(524e) Influence of Supersaturation and Growth on Particle Size and Morphology in High Pressure Co2 Antisolvent Process

Chang, A. A. - Presenter, North Carolina State University
Larobina, D. - Presenter, University of Naples

Small particle synthesis using supercritical CO2 as an antisolvent has been of interest in the pharmaceutical, cosmetic, and related industries. We are studying two different precipitation processes using supercritical CO2 as an antisolvent to manipulate particle size and morphology. The first technique is called solution-enhanced dispersion by supercritical fluid or SEDS [1] to precipitate acetaminophen out of ethanol solution. SEDS utilizes a coaxial nozzle design where the liquid solution with the solute of interest is rapidly mixed with supercritical CO2. The resulting mixture is then sprayed through an external nozzle into a high-pressure capture vessel maintained at constant temperature and pressure. Both experimental and theoretical studies show that particle size and morphology are strongly dependent on the time of the experimental runs as long as the supersaturation inside the collection vessel remains high. Since fresh solution is constantly fed into the vessel at high pressure for an antisolvent particle formation process, it is hard to stop particulate growth after precipitation and therefore it is hard to control particle size.

In order to control the acetaminophen particle size, a second technique is investigated.
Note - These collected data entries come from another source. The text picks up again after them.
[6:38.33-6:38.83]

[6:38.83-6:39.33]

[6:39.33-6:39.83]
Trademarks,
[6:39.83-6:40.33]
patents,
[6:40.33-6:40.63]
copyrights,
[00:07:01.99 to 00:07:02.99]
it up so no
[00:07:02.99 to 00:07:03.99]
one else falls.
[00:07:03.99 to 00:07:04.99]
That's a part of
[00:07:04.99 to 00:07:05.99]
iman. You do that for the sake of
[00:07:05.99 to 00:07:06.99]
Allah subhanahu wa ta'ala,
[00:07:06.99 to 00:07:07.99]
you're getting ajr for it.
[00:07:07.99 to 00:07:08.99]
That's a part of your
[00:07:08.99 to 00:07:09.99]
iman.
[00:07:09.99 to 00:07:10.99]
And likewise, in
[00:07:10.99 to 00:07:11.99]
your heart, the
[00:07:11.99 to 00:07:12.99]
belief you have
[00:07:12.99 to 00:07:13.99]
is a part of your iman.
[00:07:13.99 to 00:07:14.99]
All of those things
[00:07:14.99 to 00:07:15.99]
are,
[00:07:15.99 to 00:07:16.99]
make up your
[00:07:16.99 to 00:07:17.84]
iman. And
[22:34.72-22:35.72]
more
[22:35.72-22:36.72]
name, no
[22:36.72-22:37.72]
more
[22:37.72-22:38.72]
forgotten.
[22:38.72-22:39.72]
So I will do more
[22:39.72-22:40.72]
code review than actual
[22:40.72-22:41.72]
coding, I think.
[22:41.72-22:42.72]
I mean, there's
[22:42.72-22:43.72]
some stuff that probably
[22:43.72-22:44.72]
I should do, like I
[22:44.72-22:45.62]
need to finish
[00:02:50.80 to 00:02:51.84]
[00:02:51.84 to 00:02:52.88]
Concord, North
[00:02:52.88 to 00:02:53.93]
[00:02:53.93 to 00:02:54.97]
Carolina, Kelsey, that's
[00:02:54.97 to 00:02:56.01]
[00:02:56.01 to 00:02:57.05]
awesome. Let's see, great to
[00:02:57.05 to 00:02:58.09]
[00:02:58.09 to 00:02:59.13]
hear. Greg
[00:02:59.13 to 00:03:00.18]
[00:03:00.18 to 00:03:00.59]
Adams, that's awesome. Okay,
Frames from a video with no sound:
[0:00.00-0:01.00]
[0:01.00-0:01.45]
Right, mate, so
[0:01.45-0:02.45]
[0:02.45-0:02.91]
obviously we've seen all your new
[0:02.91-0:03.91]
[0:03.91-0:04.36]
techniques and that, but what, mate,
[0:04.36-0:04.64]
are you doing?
In this process, the solution and the antisolvent mix in a low volume tee to initiate nucleation. The precipitated drug then enters a stainless steel tube where the particles are allowed to grow in a controlled environment down the length of the tube. The growth can be slowed down or stopped somewhere inside the cylindrical tube by introducing pure CO2 to dilute the existing solution in order to reduce the supersaturation. This technique offers the opportunity for manipulating the final particle size, shape, and uniformity.

1. Hanna, M. and P. York, "Method and Apparatus for the Formation of Particles". World Intellectual Property Organization, 1994. Patent WO95/01121.